Dataset items:
______________________________
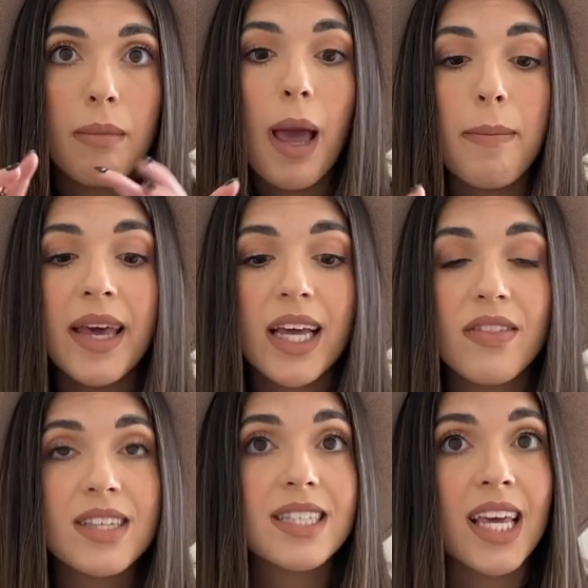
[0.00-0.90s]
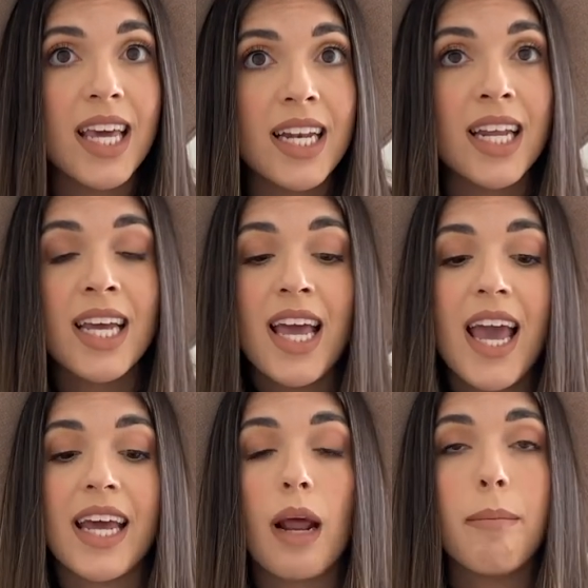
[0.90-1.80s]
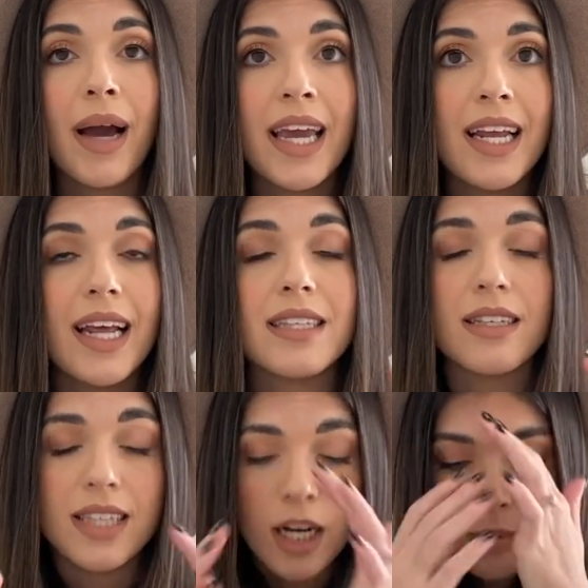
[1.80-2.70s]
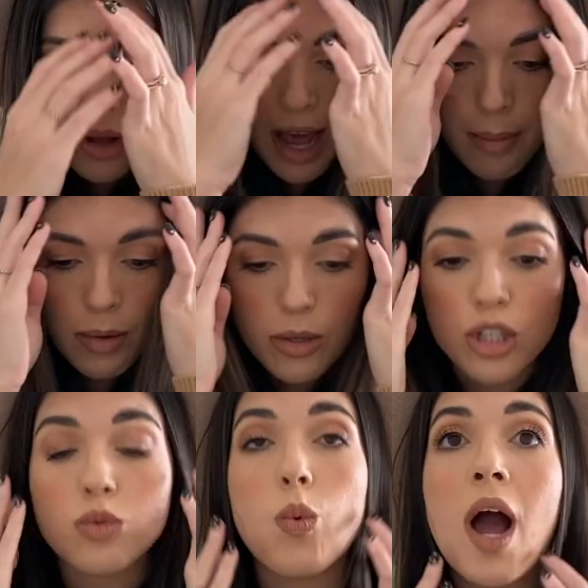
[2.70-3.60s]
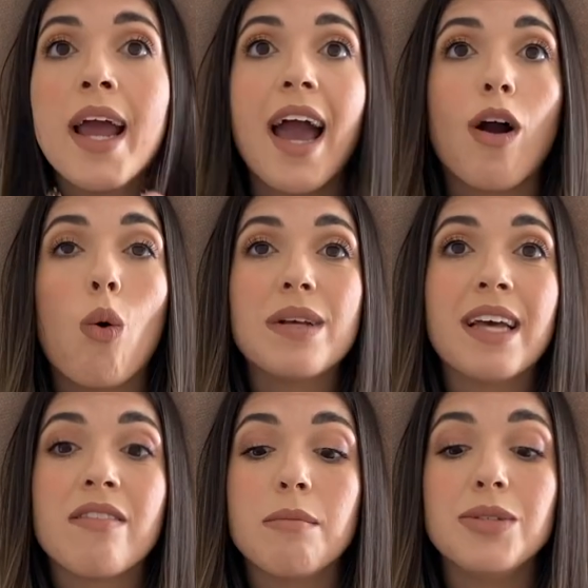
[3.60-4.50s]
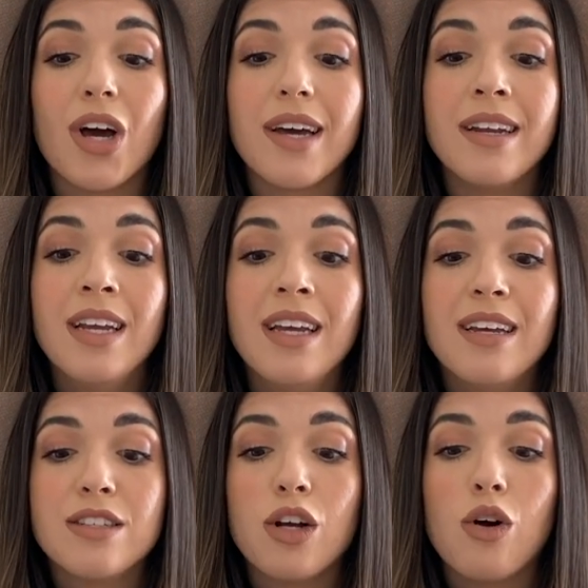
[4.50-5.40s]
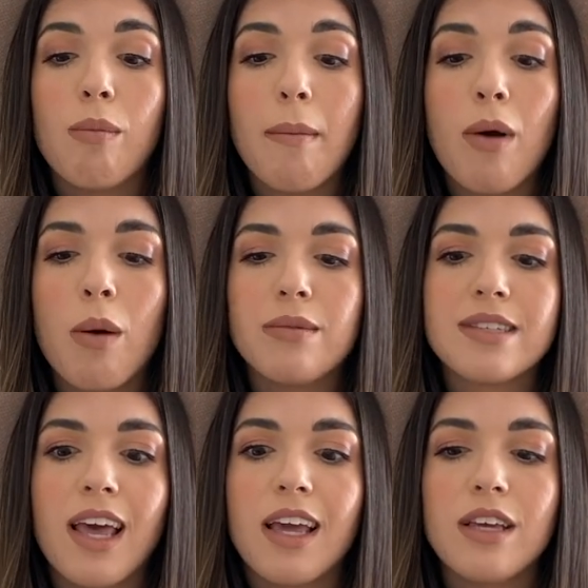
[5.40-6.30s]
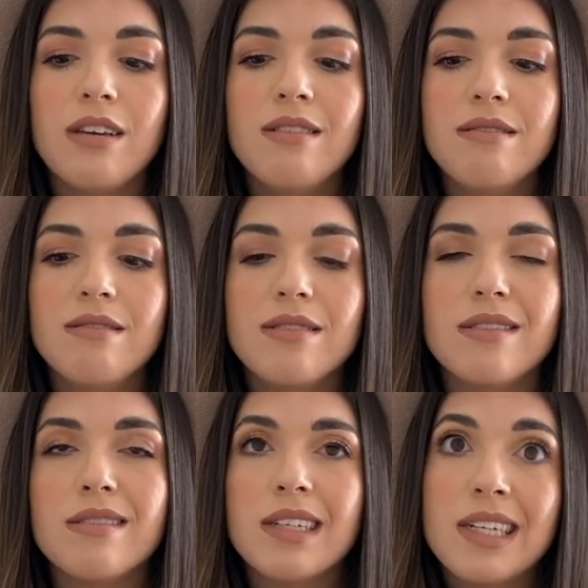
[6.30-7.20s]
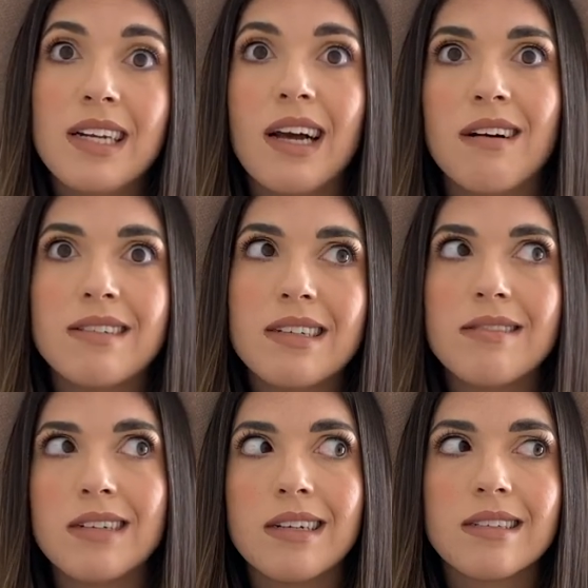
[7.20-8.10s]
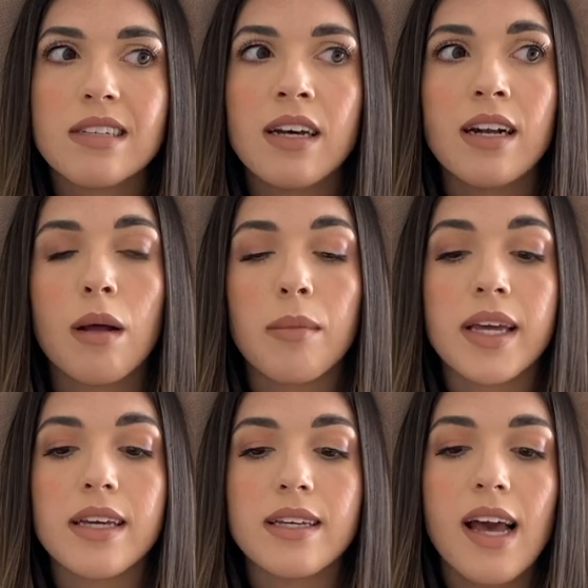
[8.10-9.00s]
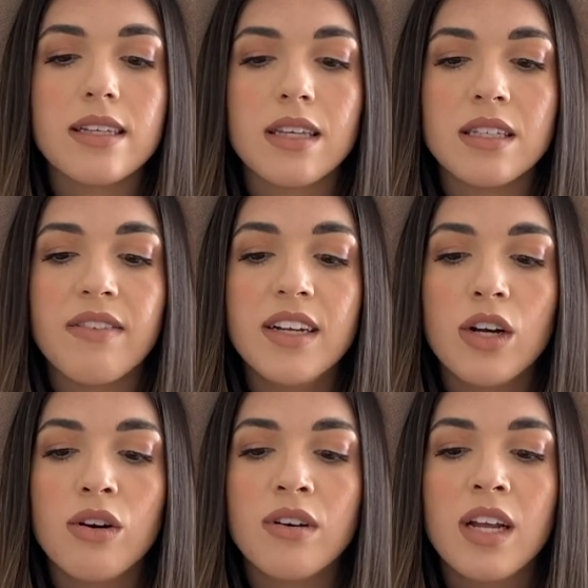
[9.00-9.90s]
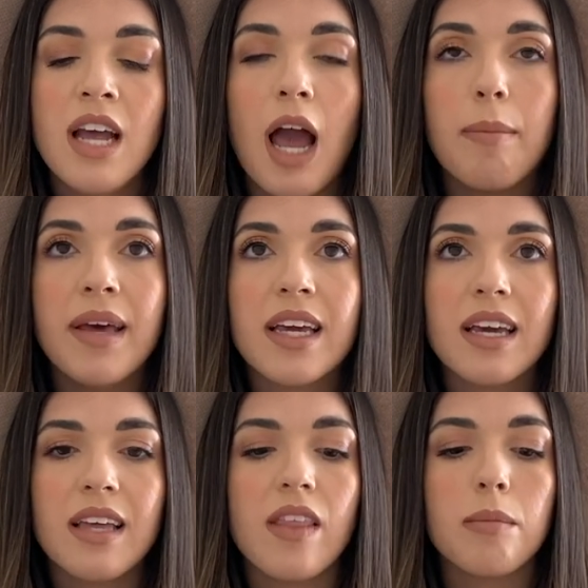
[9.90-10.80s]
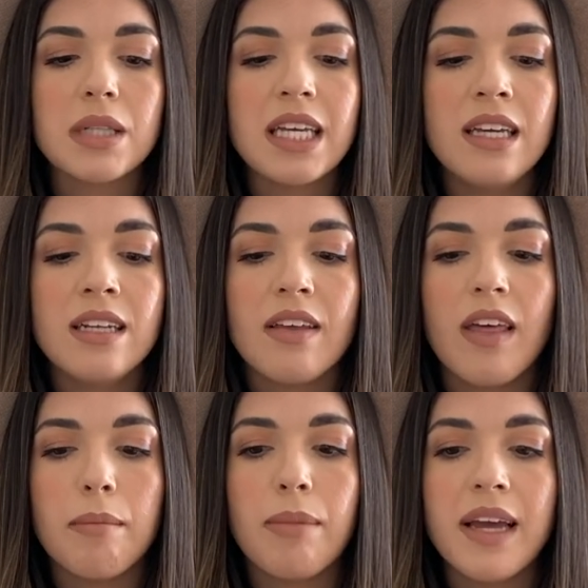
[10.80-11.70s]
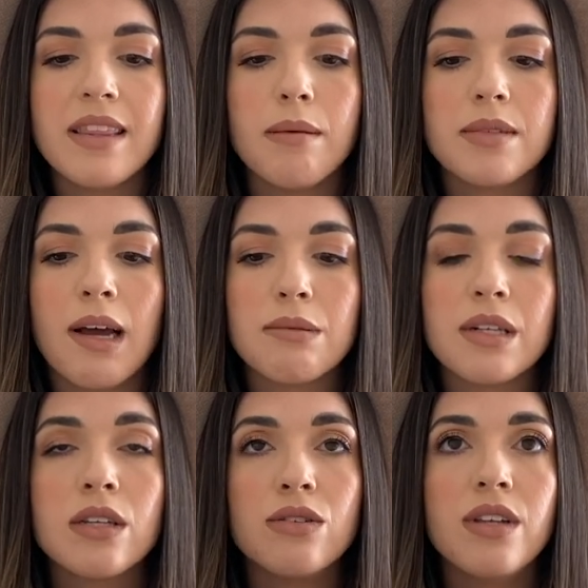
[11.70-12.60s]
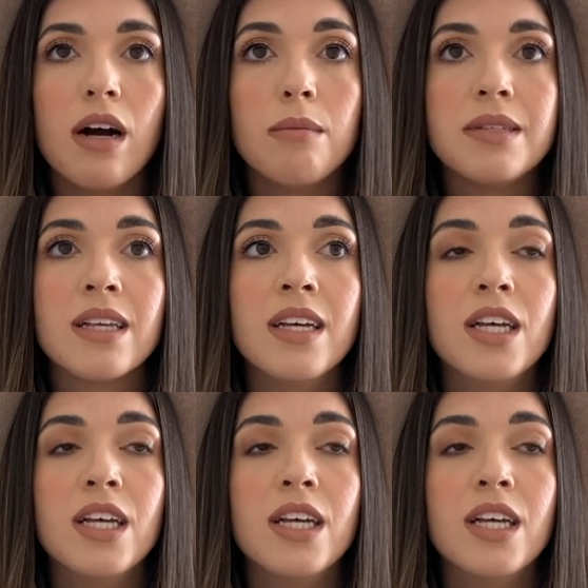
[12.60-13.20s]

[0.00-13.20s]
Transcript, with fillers: I pick the skin and I bite. It's a terrible habit, which is why I always have them done. So my mom was like, "You you really need to always have your nails done." And I'm like, "Yes, because if I don't, I pick and they bleed and I bite them down to little nubs."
______________________________
→ WHAT IS REQUIRED
All lines after and including the one with "[3.60-4.50s]", through the end of the entries above, should be output exactly and by themselves. The pictures are to be left out.

→ WRITTEN RESPONSE
[3.60-4.50s]
[4.50-5.40s]
[5.40-6.30s]
[6.30-7.20s]
[7.20-8.10s]
[8.10-9.00s]
[9.00-9.90s]
[9.90-10.80s]
[10.80-11.70s]
[11.70-12.60s]
[12.60-13.20s]

[0.00-13.20s]
Transcript, with fillers: I pick the skin and I bite. It's a terrible habit, which is why I always have them done. So my mom was like, "You you really need to always have your nails done." And I'm like, "Yes, because if I don't, I pick and they bleed and I bite them down to little nubs."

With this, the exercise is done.